Gov. Luis Fortuño on April 26 released a $9.2 billion fiscal 2011 budget proposal that relies upon tougher tax compliance to help generate $240 million of additional revenue.

He also included an initiative to better regulate video lottery terminals that already exist in bars and to allow such gaming in other facilities.

Officials were expecting $220 million from the VLT plan, but some legislators and religious groups questioned expanding gambling on the island.

“There was some opposition about the implementation of it and the governor basically decided that given the opposition and the concerns of many groups, that it was best to retire the bill,” Garcia said.

The $9.2 billion fiscal 2011 budget plan includes $8.2 billion of revenue and another $1 billion of deficit financing, which will come from sales tax bond proceeds. The Fortuno administration is focused on ending the government’s structural deficits by fiscal 2013.

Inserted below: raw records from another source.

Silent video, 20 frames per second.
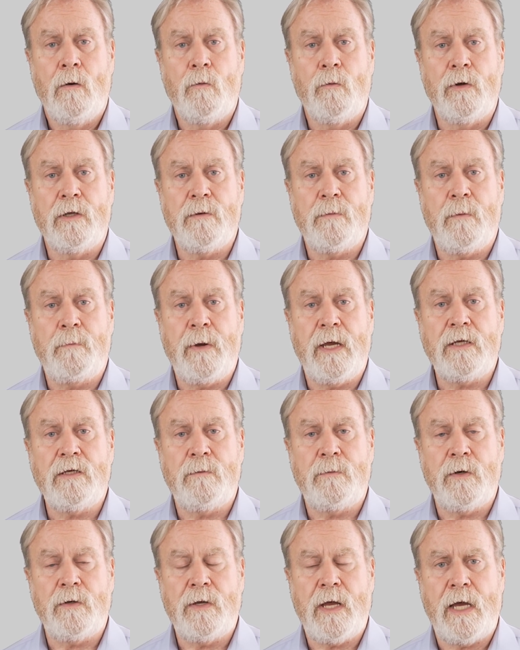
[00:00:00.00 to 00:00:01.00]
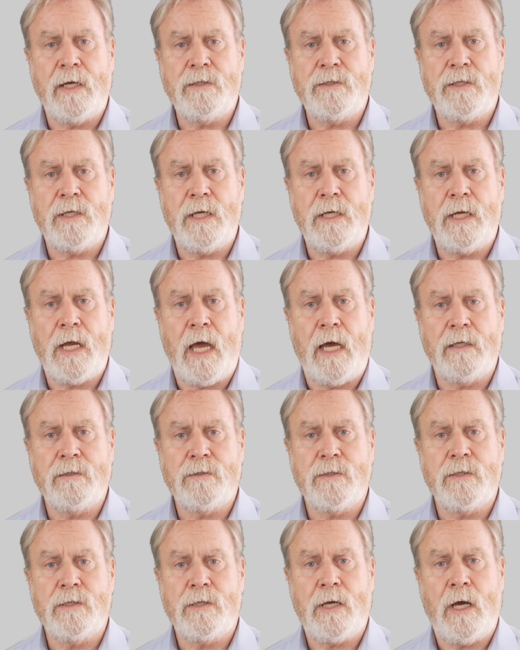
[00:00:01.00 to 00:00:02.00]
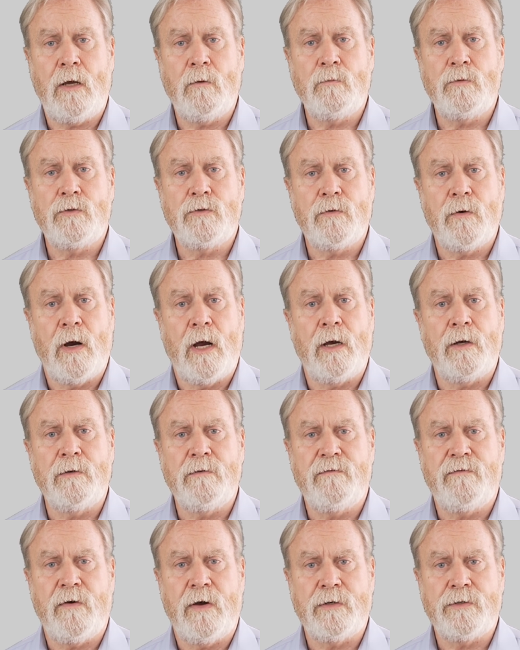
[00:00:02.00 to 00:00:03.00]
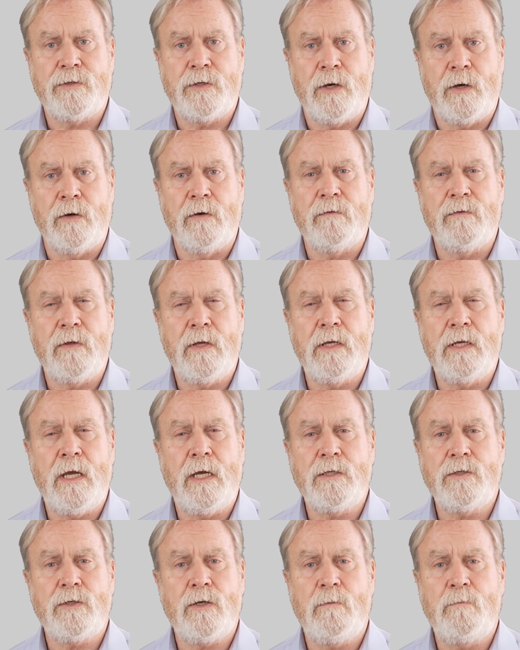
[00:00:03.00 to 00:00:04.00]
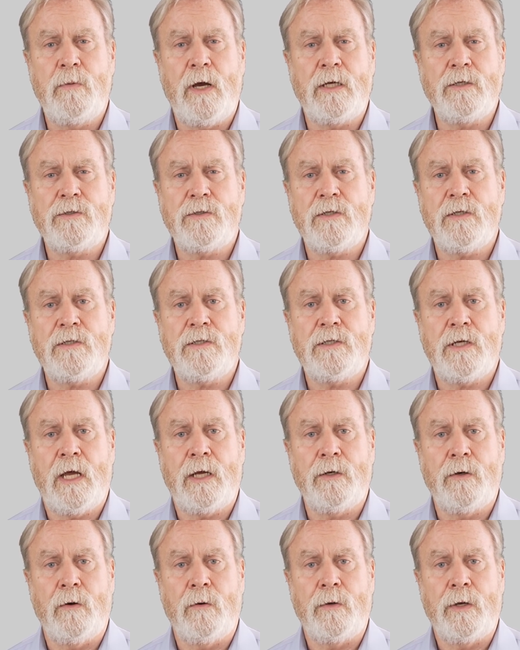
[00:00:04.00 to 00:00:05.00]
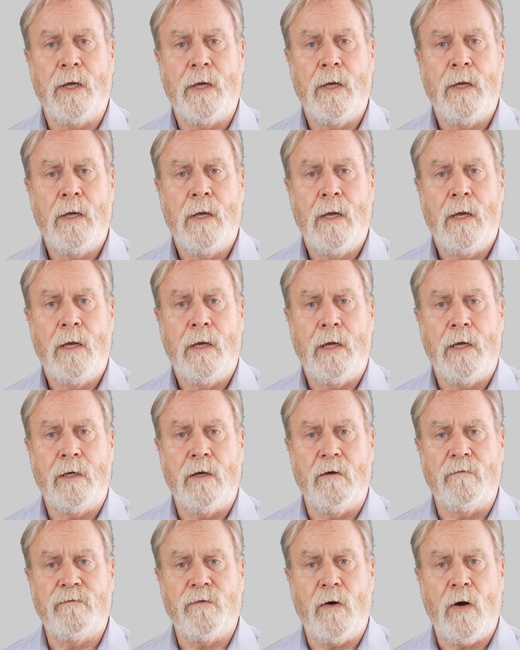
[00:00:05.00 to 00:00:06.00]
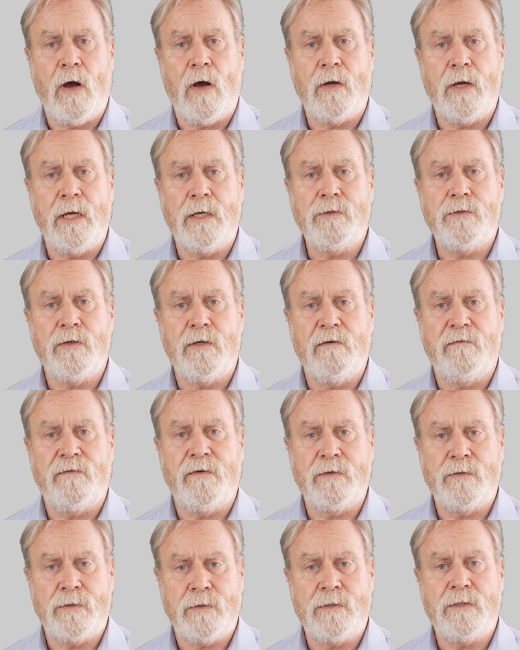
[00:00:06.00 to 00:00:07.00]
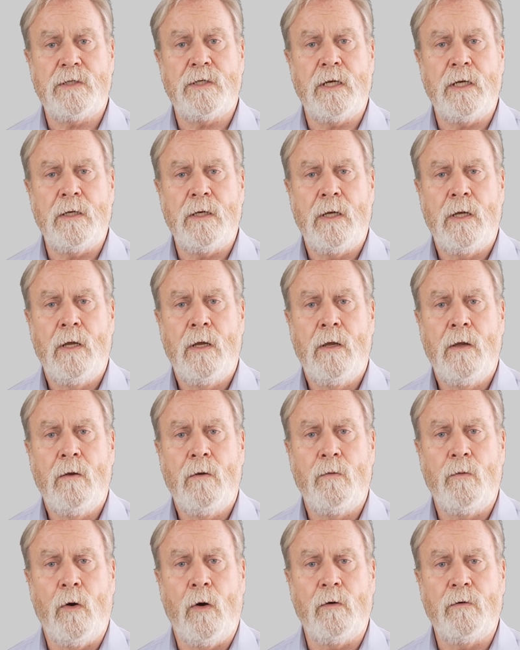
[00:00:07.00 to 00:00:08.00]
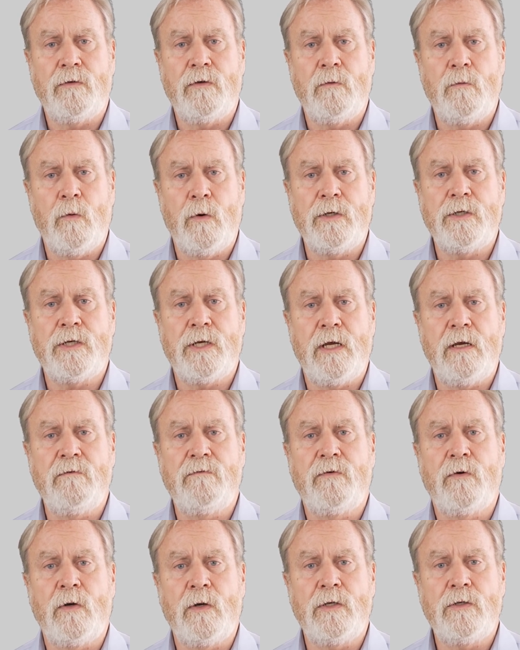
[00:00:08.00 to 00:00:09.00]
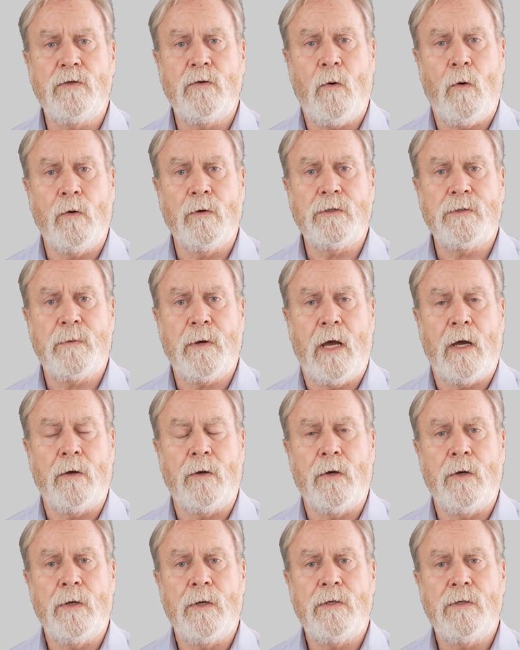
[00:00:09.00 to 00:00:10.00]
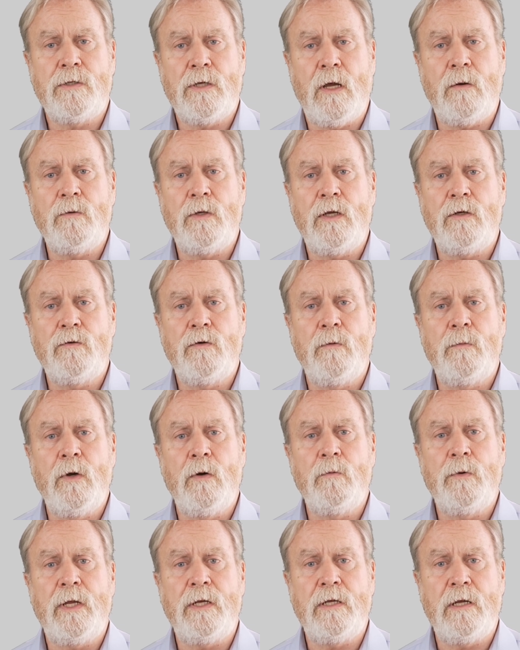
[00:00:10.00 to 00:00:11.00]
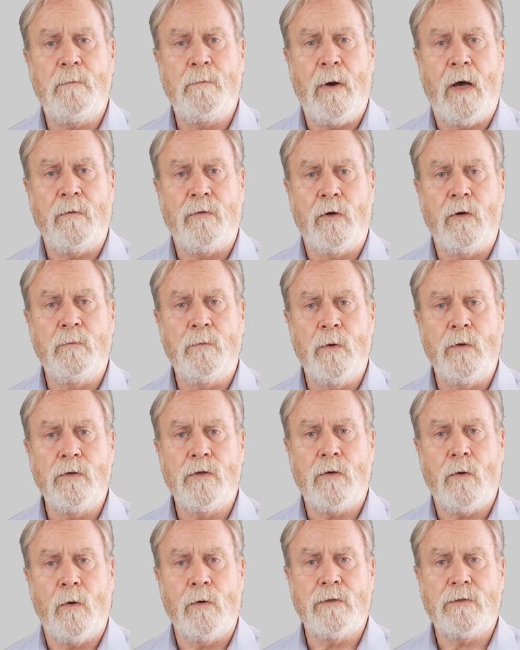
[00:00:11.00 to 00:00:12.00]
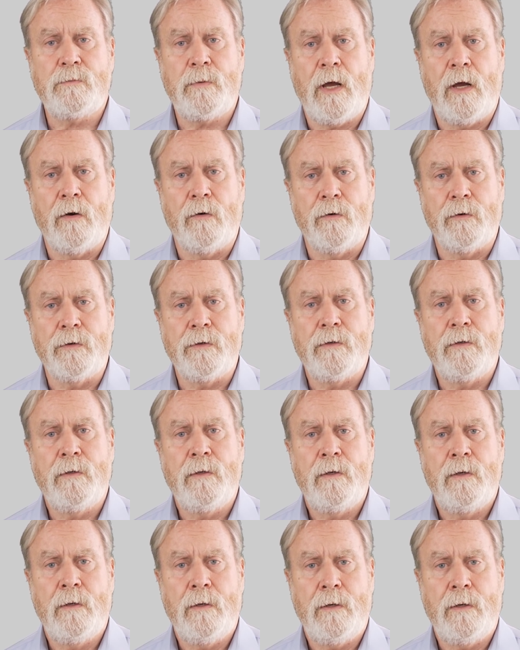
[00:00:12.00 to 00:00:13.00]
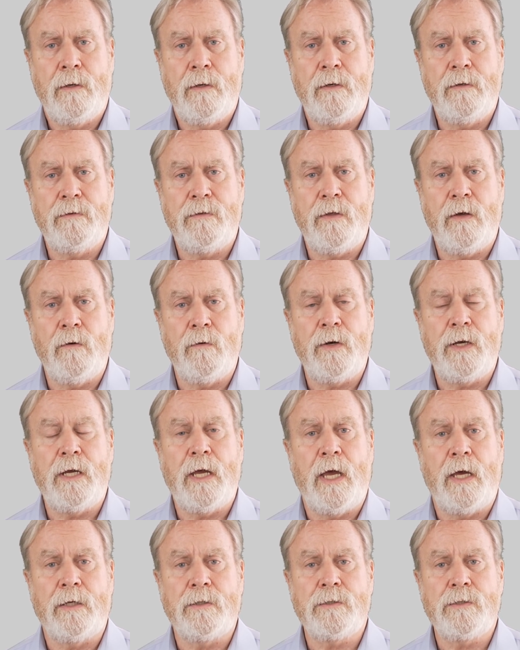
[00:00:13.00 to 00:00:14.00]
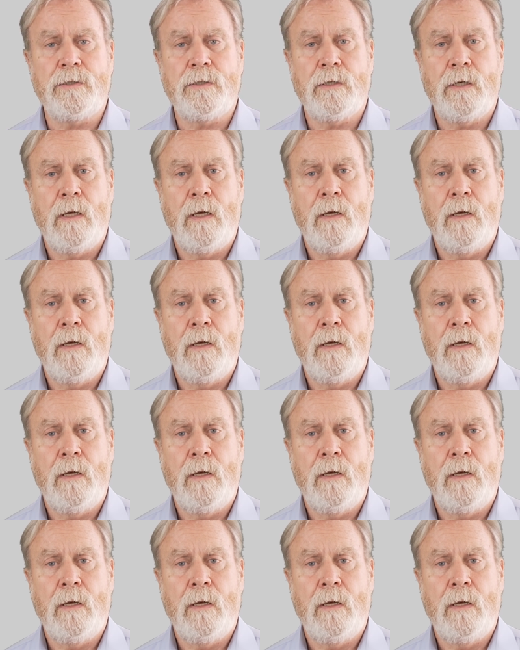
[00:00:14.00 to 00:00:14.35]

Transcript: where the momentum of exiting gases helps draw in fresh air for the next combustion cycle, and overall engine efficiency, both of which influence horsepower. So does removing the muffler boost horsepower? In theory, yes.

Garcia said the government could look toward further spending reductions and a possible retirement window to cut employee costs to help fill the gap.

He doubted that better tax compliance could fill the entire $220 million ­shortfall.

“It is an alternative. It will probably not be the alternative that will be able to do it all, so that’s why I think it’s going to be a combination of several measures in order to be able to make up for the $220 million,” Garcia said.